Beginning with the line that holds "[00:00:21.20]", copy each line to the end of the records exactly, except the pictures.

══ Records provided

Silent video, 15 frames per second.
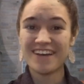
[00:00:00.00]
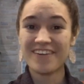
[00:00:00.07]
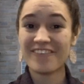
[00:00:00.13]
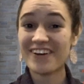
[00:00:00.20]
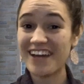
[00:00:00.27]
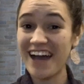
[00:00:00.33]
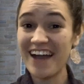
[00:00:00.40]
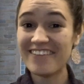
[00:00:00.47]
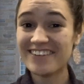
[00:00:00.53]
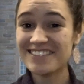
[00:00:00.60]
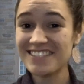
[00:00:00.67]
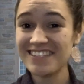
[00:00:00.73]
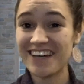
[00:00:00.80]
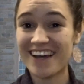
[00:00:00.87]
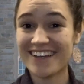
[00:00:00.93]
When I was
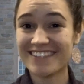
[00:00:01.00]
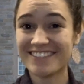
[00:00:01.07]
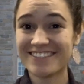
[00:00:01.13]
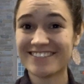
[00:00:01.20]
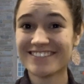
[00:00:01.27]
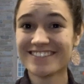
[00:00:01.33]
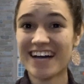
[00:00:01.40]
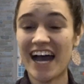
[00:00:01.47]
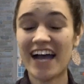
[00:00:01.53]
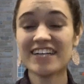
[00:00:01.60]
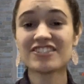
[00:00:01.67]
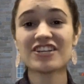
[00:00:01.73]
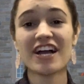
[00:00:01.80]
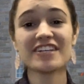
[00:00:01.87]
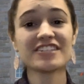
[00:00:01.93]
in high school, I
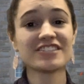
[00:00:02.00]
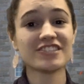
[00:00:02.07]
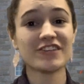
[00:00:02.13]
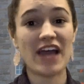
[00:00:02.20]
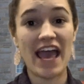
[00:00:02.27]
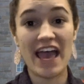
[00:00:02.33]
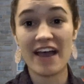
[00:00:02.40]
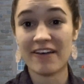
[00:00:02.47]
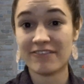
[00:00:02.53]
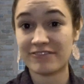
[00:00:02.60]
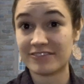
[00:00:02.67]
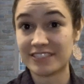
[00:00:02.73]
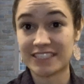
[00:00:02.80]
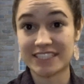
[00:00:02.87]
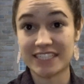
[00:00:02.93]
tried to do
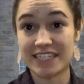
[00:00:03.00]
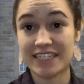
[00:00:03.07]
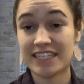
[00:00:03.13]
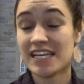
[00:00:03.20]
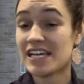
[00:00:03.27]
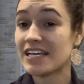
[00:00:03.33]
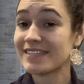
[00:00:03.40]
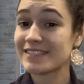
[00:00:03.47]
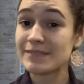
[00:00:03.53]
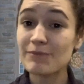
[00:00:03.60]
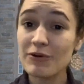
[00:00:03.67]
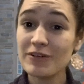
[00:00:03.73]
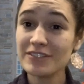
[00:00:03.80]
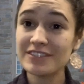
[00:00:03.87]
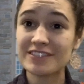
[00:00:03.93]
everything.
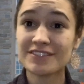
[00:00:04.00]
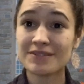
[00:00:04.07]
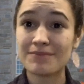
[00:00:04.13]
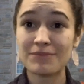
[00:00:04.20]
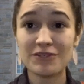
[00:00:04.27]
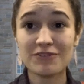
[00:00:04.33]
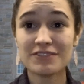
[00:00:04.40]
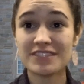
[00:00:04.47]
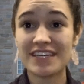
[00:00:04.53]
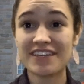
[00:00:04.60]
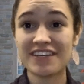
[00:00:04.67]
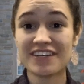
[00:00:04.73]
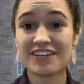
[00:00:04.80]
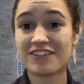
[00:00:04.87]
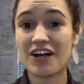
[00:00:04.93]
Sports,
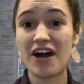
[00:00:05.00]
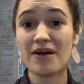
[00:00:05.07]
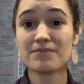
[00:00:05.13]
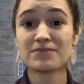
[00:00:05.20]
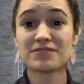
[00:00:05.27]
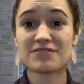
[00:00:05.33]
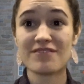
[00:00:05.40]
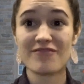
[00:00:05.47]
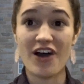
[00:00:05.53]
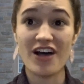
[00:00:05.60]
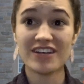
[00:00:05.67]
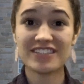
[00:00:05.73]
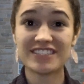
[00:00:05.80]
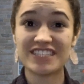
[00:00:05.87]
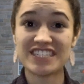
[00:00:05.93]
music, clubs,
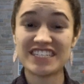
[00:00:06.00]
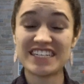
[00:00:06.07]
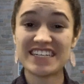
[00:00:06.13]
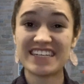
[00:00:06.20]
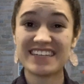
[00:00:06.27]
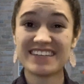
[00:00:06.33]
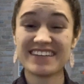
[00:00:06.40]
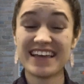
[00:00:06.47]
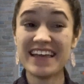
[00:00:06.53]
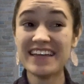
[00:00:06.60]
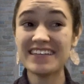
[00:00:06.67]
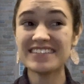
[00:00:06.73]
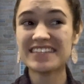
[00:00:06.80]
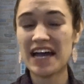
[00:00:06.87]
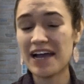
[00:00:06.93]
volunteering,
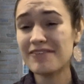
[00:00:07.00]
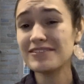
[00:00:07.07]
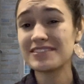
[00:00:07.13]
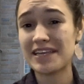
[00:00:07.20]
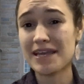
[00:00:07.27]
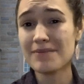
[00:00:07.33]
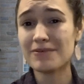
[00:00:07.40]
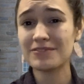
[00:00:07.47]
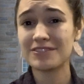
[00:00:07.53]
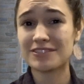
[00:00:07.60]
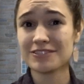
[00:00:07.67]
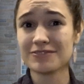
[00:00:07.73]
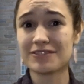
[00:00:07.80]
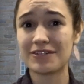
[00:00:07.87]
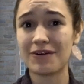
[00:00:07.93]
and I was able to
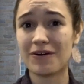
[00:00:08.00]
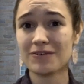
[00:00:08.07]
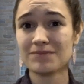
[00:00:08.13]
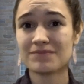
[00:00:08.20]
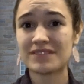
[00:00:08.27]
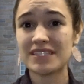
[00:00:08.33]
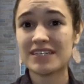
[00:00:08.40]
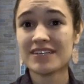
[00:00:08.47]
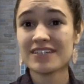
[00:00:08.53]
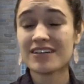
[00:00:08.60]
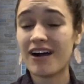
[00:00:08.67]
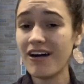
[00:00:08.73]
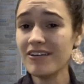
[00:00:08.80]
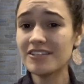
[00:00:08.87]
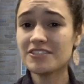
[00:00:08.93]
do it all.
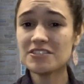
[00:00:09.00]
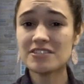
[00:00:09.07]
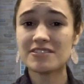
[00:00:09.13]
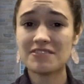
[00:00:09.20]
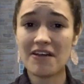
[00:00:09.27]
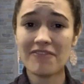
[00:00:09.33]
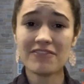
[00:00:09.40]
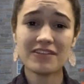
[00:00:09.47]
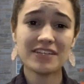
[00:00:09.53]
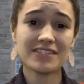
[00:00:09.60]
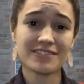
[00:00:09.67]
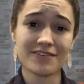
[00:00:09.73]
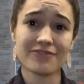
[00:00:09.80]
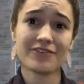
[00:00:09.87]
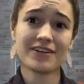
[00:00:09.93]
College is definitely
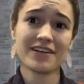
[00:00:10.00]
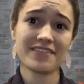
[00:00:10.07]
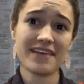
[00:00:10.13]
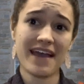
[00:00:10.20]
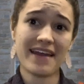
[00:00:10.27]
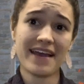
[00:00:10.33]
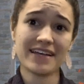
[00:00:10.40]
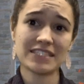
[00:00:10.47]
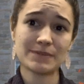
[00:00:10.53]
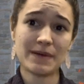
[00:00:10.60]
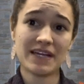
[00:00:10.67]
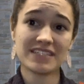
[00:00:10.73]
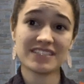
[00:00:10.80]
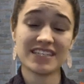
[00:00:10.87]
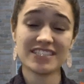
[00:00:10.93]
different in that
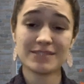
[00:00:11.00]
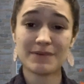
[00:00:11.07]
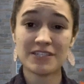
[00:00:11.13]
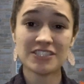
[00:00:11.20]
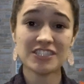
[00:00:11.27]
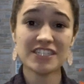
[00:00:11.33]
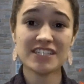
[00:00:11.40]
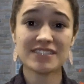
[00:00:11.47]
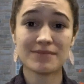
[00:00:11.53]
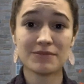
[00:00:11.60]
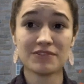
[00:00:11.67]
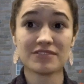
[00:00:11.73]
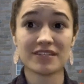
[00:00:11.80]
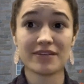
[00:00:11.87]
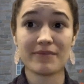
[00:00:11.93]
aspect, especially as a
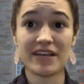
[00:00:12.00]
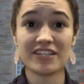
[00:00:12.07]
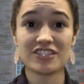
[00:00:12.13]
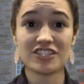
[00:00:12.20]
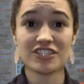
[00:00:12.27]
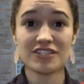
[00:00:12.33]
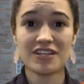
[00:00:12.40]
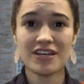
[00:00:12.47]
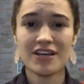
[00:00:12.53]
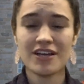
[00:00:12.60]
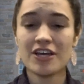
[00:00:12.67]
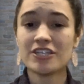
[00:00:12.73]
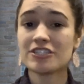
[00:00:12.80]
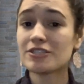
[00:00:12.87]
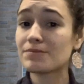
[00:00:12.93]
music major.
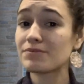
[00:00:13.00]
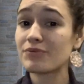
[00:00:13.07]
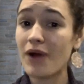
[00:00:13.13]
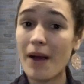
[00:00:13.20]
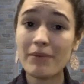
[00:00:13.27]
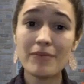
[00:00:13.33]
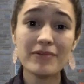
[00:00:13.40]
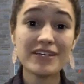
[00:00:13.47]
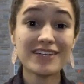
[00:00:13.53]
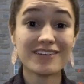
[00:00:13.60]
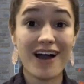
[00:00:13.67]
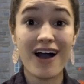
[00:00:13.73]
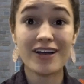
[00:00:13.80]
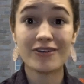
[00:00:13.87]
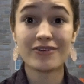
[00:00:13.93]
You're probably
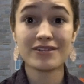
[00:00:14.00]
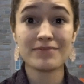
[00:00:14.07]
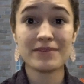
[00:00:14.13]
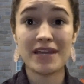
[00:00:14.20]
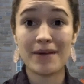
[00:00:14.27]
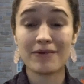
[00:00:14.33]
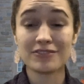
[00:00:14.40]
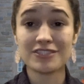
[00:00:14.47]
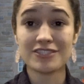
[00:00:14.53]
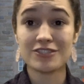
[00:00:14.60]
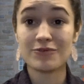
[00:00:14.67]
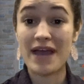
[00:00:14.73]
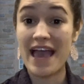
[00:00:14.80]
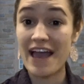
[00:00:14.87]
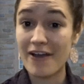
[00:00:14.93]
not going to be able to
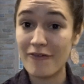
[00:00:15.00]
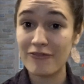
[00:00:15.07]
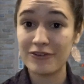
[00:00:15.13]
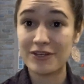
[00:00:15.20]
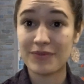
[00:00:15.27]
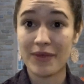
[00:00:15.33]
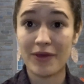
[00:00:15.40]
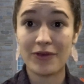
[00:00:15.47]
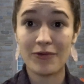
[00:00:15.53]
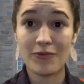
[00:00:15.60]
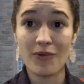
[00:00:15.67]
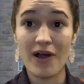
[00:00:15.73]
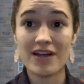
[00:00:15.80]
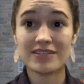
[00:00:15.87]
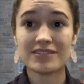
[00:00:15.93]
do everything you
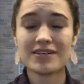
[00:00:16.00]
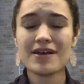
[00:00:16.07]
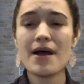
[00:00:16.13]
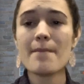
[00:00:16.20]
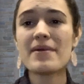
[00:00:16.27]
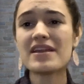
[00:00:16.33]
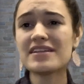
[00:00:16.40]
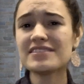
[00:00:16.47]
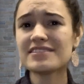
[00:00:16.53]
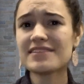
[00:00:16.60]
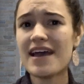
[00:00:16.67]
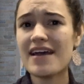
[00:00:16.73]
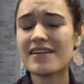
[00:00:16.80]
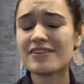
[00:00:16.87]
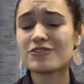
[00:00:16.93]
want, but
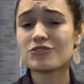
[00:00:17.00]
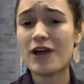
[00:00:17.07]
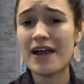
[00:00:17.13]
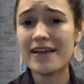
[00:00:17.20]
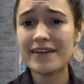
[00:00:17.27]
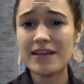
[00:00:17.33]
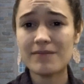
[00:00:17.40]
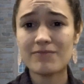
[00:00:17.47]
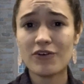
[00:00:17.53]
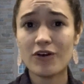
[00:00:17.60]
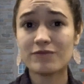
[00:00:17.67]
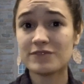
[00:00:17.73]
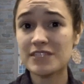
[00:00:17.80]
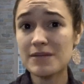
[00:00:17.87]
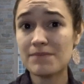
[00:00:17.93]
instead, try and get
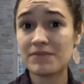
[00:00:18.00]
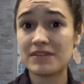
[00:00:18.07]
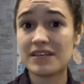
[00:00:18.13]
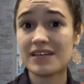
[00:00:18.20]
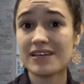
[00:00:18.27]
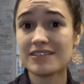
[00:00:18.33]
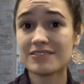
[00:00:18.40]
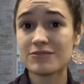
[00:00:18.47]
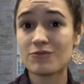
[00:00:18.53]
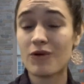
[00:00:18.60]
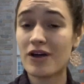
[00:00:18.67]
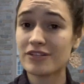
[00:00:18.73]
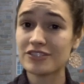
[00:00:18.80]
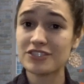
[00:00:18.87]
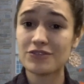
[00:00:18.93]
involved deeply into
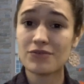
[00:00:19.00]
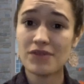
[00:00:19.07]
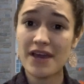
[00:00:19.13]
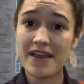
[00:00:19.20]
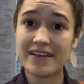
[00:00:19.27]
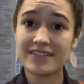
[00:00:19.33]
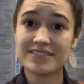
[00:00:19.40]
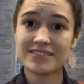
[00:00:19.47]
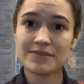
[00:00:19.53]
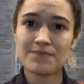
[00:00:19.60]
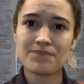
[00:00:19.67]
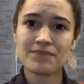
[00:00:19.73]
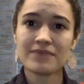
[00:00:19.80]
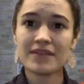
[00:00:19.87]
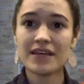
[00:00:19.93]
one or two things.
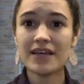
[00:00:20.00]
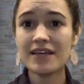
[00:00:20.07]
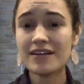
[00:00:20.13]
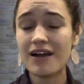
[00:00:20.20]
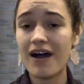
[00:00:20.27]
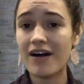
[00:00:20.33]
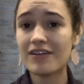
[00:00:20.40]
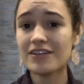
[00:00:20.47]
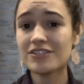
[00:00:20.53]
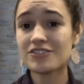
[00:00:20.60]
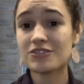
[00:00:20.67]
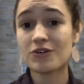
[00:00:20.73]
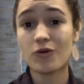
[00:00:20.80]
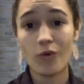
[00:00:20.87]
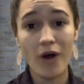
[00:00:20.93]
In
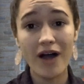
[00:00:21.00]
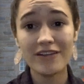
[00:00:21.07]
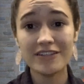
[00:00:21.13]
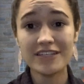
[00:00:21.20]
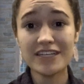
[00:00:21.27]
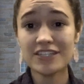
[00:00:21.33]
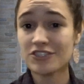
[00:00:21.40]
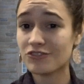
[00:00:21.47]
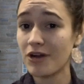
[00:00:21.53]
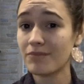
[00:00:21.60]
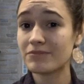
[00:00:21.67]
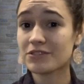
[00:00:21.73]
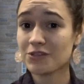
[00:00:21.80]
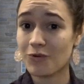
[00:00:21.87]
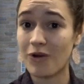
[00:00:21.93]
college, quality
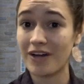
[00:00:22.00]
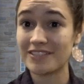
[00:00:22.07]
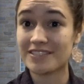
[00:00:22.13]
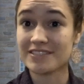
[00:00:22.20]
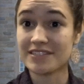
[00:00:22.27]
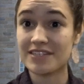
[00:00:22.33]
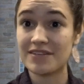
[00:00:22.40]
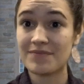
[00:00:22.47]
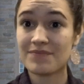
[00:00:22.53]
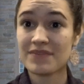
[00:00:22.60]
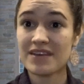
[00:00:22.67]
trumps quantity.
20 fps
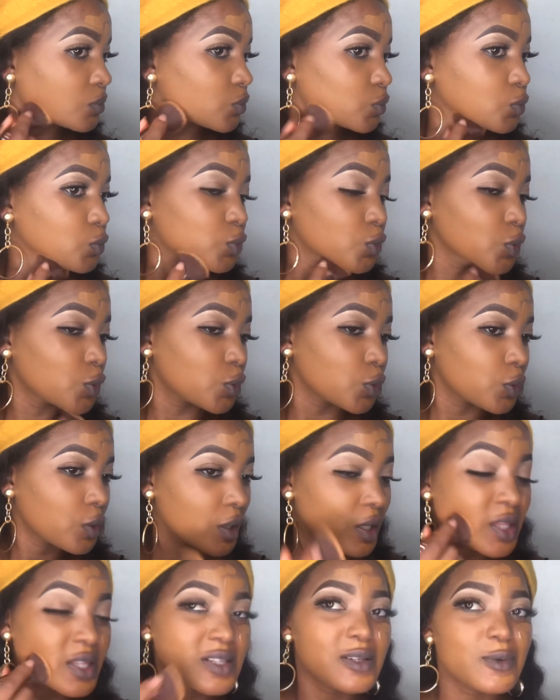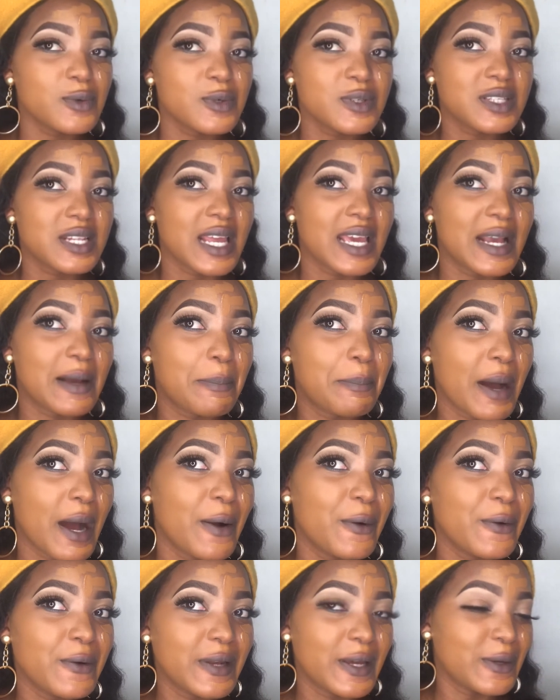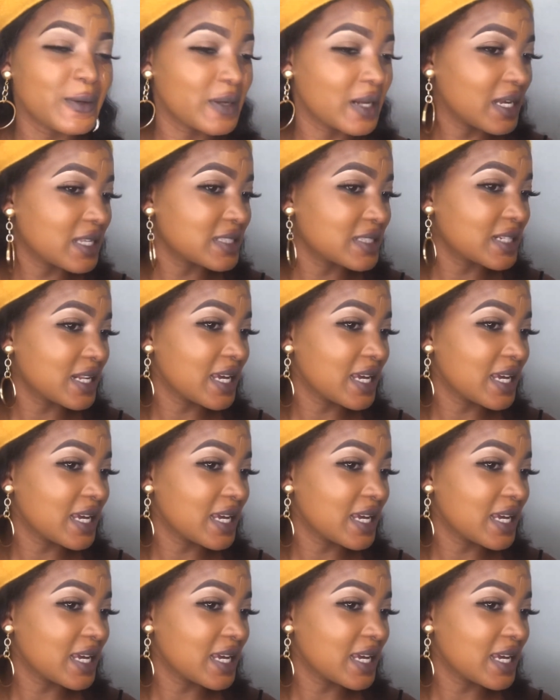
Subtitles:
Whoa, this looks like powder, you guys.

════

Written reply:
[00:00:21.20]
[00:00:21.27]
[00:00:21.33]
[00:00:21.40]
[00:00:21.47]
[00:00:21.53]
[00:00:21.60]
[00:00:21.67]
[00:00:21.73]
[00:00:21.80]
[00:00:21.87]
[00:00:21.93]
college, quality
[00:00:22.00]
[00:00:22.07]
[00:00:22.13]
[00:00:22.20]
[00:00:22.27]
[00:00:22.33]
[00:00:22.40]
[00:00:22.47]
[00:00:22.53]
[00:00:22.60]
[00:00:22.67]
trumps quantity.
20 fps
Subtitles:
Whoa, this looks like powder, you guys.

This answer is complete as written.